• **What the exercise asks**: An unchanged copy of all the lines below is expected, and it should contain no pictures.

• **Materials provided**:
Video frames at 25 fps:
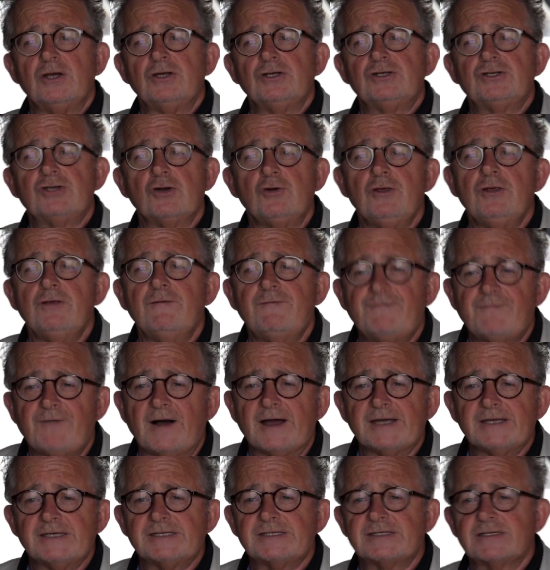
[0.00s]
Do you
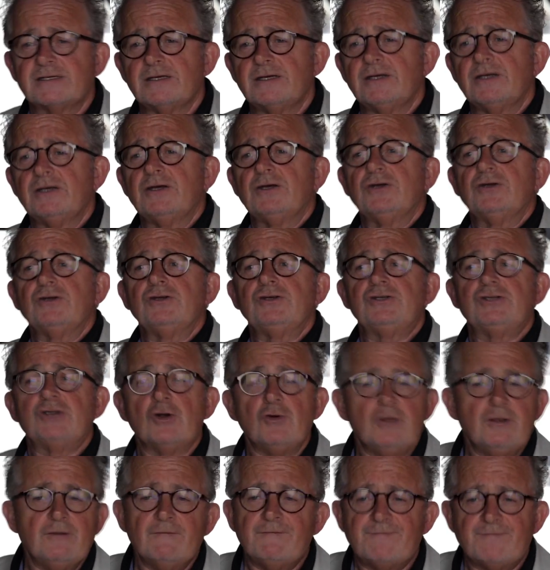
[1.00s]
fight,
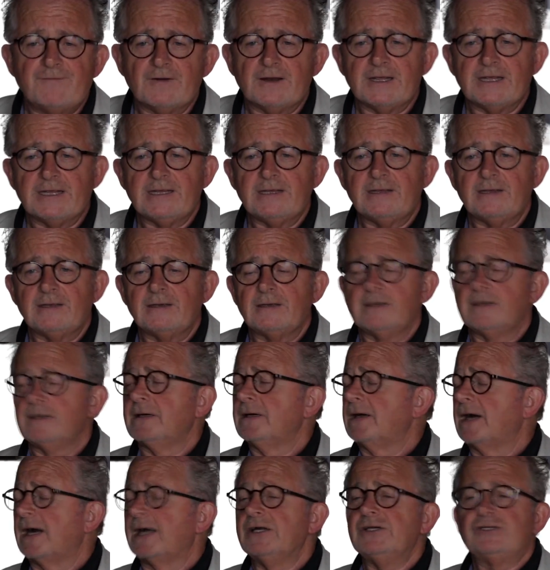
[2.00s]
do you flee,
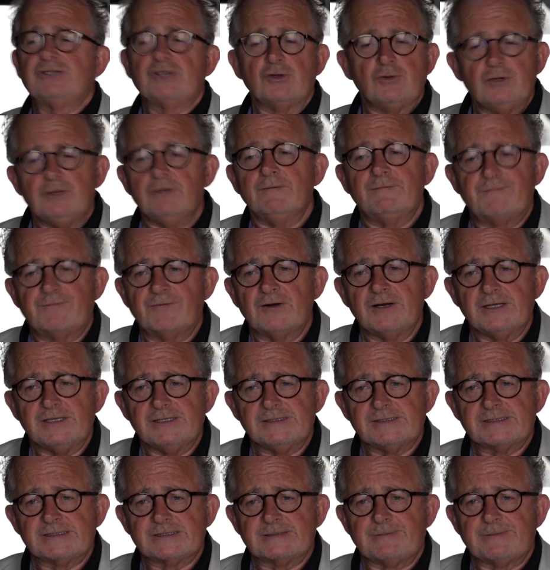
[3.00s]
or do you freeze?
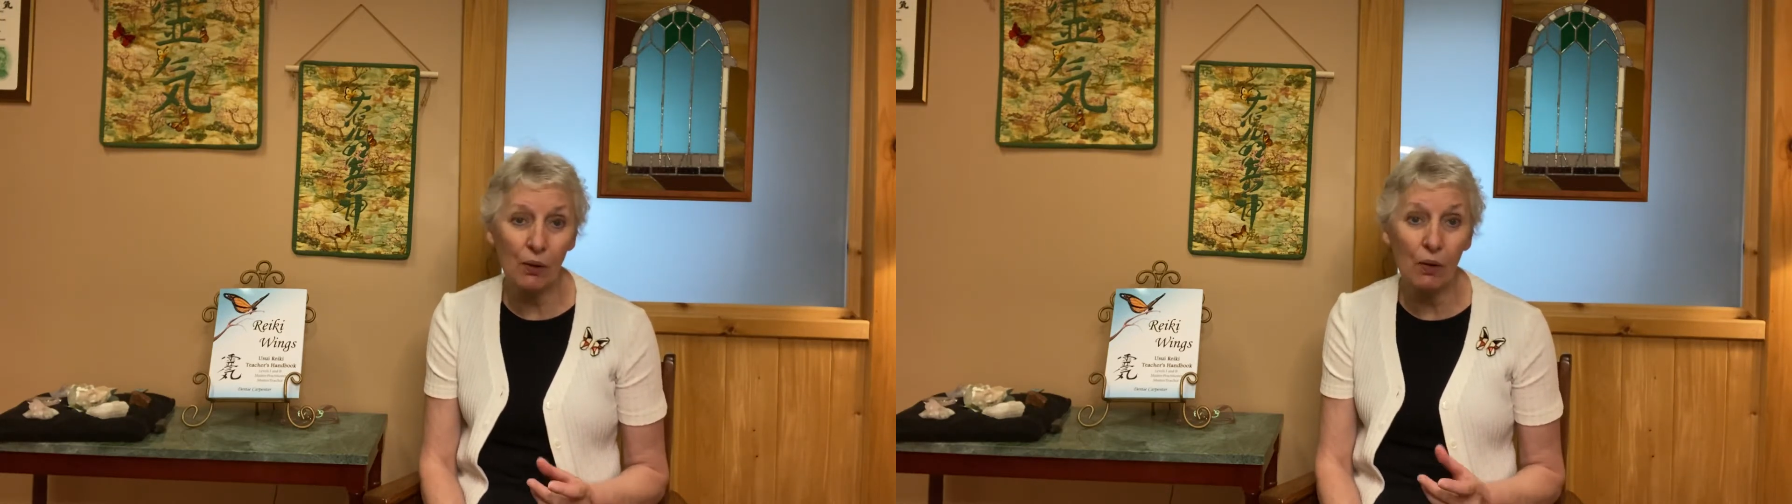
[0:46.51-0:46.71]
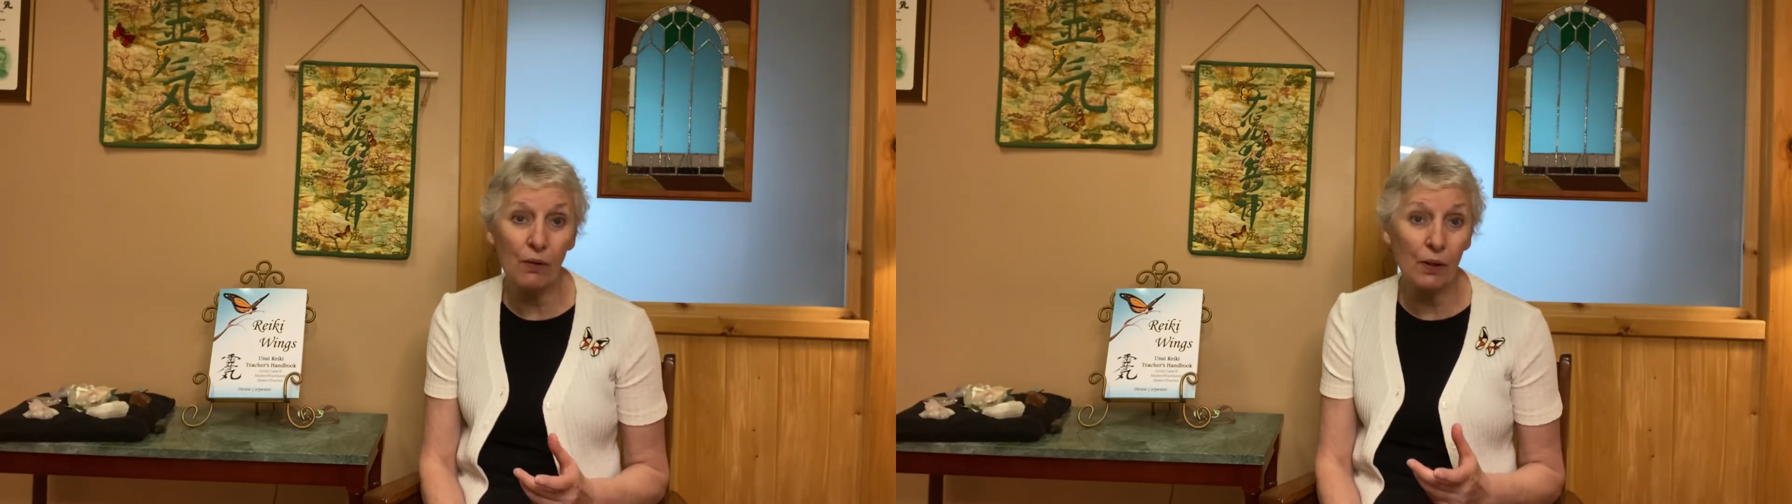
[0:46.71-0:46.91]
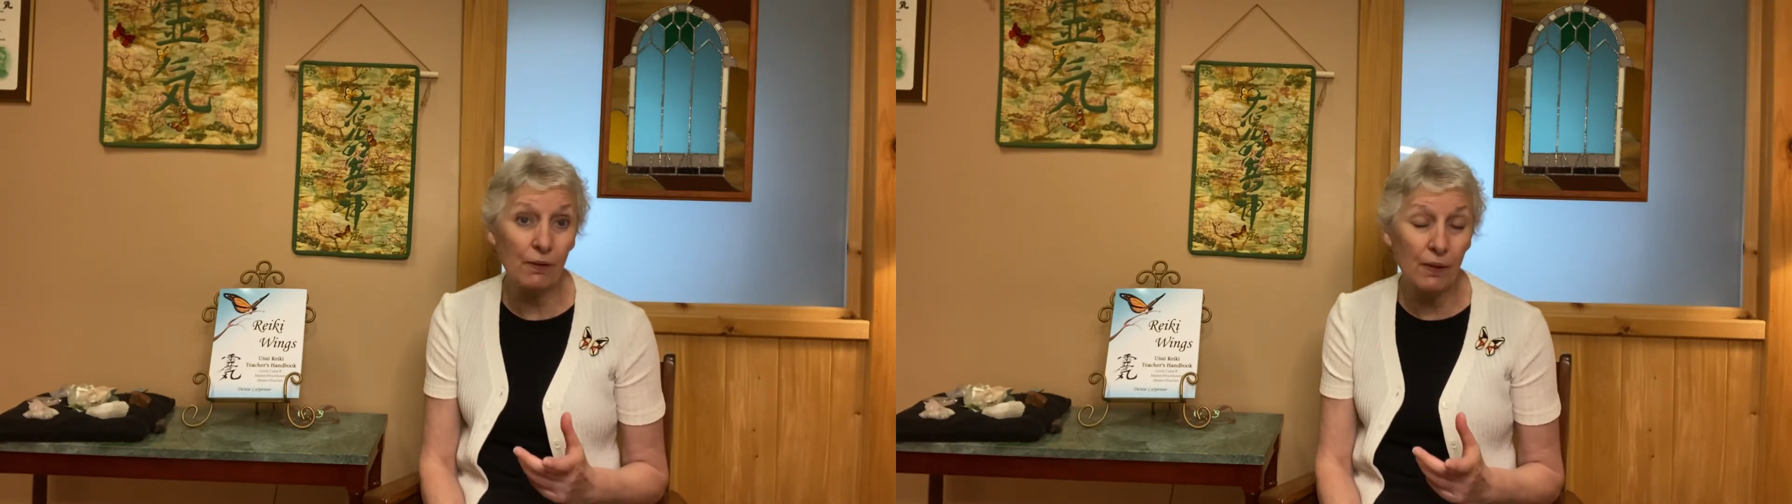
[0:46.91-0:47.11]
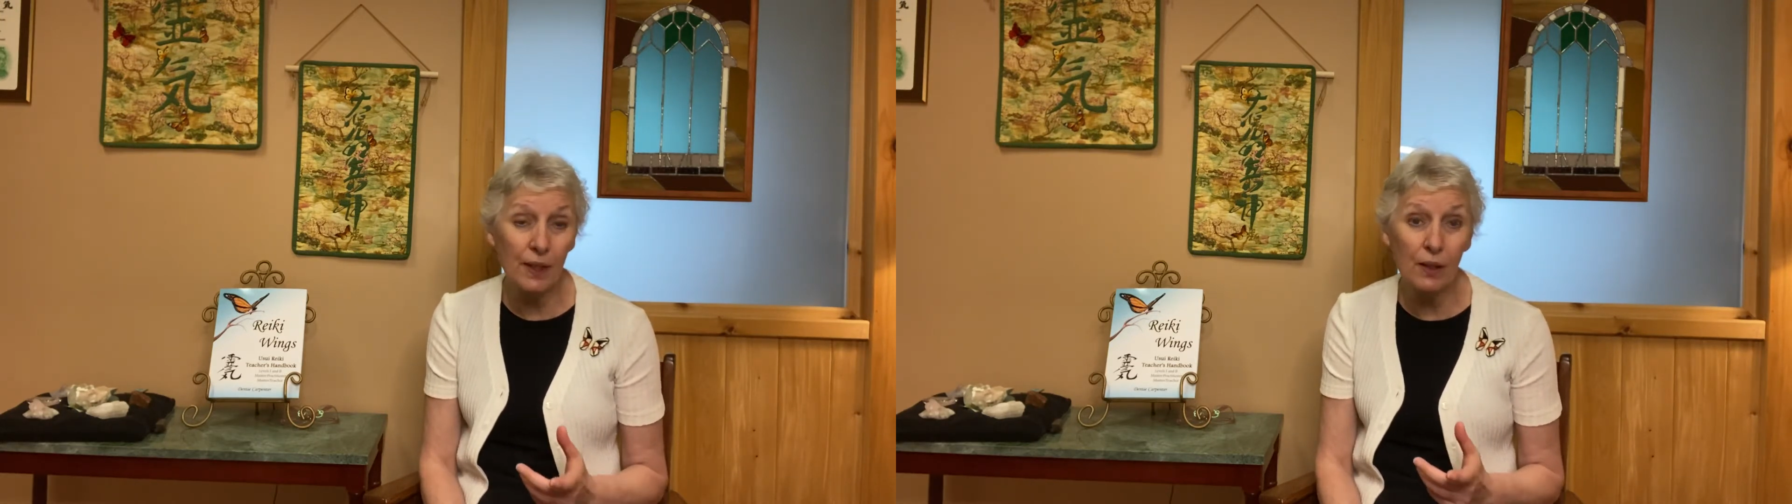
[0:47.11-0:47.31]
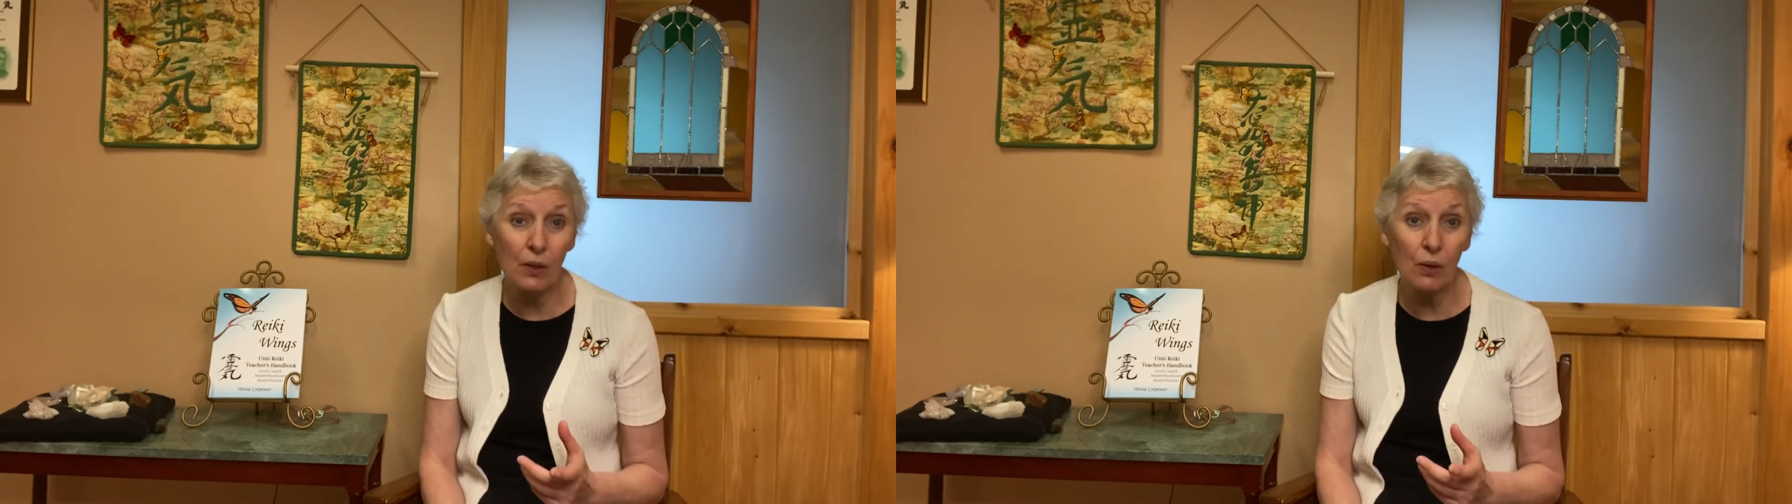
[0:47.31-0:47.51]
over
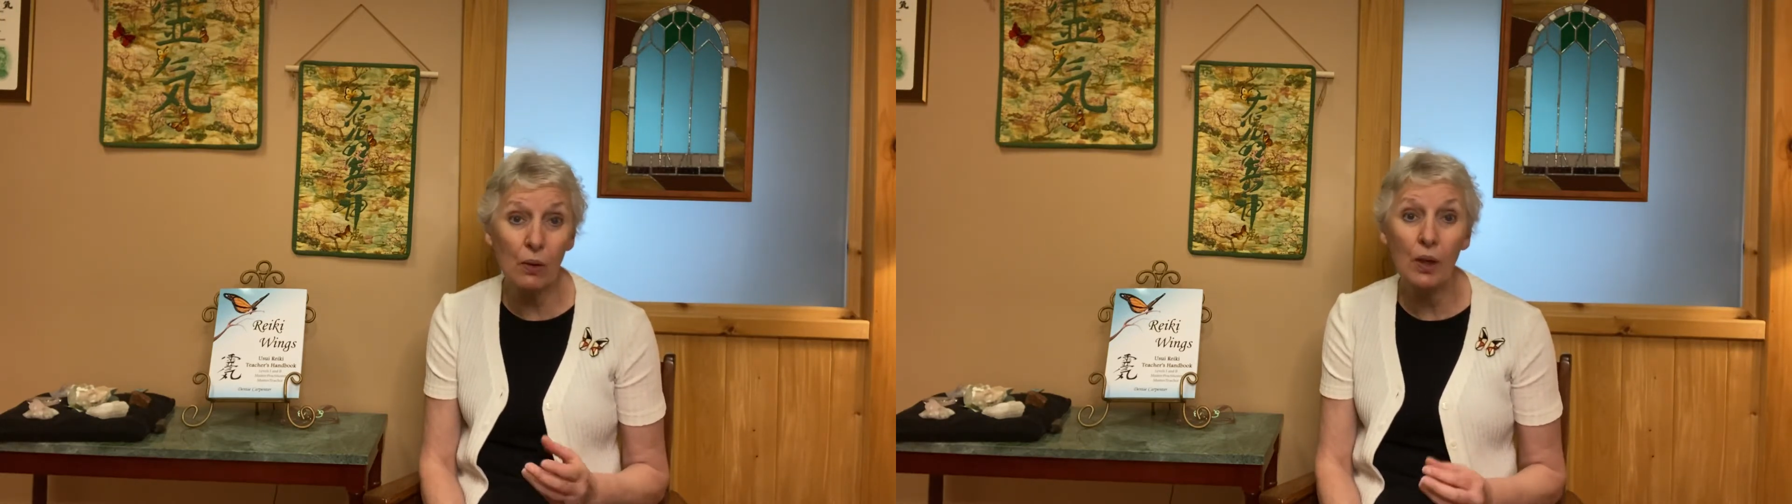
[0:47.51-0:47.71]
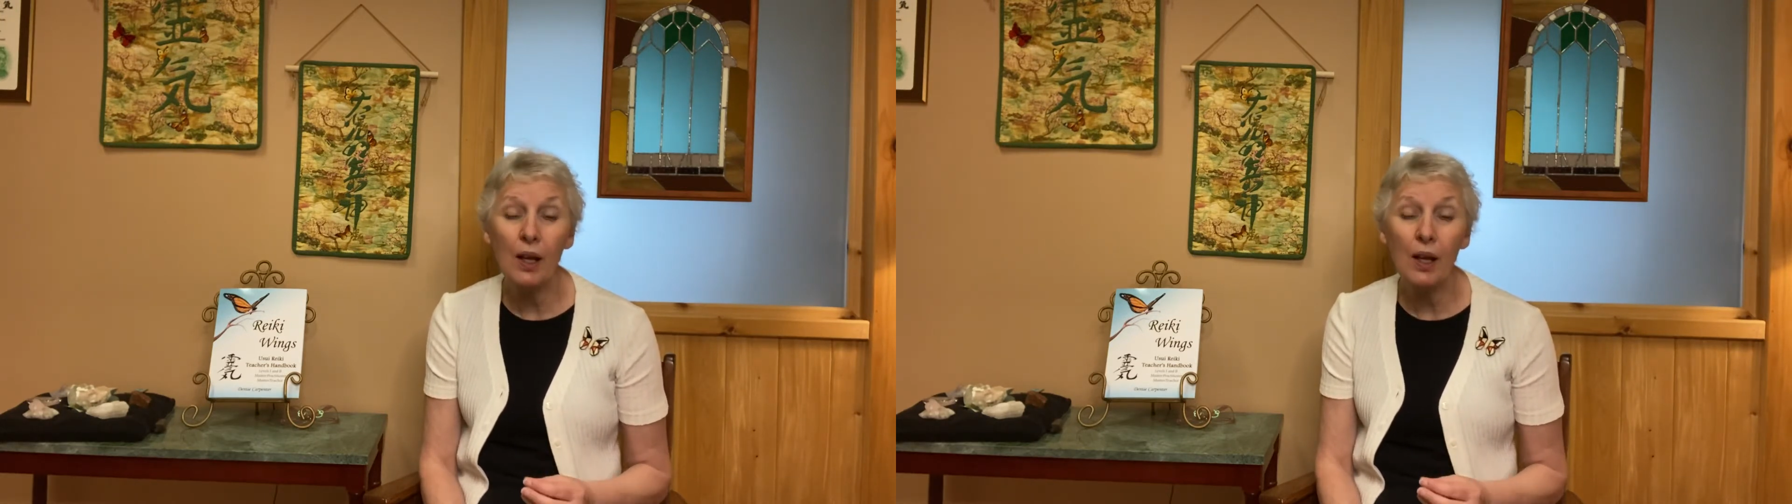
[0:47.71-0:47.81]
video,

• **Written solution**:
Video frames at 25 fps:
[0.00s]
Do you
[1.00s]
fight,
[2.00s]
do you flee,
[3.00s]
or do you freeze?
[0:46.51-0:46.71]
[0:46.71-0:46.91]
[0:46.91-0:47.11]
[0:47.11-0:47.31]
[0:47.31-0:47.51]
over
[0:47.51-0:47.71]
[0:47.71-0:47.81]
video,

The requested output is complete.